Reproduce each line of the material precisely.
[Start of section]
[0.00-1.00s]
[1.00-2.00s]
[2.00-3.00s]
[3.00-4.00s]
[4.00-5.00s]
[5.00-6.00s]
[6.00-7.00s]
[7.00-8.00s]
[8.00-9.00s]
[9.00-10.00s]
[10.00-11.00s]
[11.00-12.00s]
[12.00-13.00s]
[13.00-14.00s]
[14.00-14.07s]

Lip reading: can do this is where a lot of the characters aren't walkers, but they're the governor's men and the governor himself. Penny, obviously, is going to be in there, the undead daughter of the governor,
[End of section]
▸ Response to this task
[0.00-1.00s]
[1.00-2.00s]
[2.00-3.00s]
[3.00-4.00s]
[4.00-5.00s]
[5.00-6.00s]
[6.00-7.00s]
[7.00-8.00s]
[8.00-9.00s]
[9.00-10.00s]
[10.00-11.00s]
[11.00-12.00s]
[12.00-13.00s]
[13.00-14.00s]
[14.00-14.07s]

Lip reading: can do this is where a lot of the characters aren't walkers, but they're the governor's men and the governor himself. Penny, obviously, is going to be in there, the undead daughter of the governor,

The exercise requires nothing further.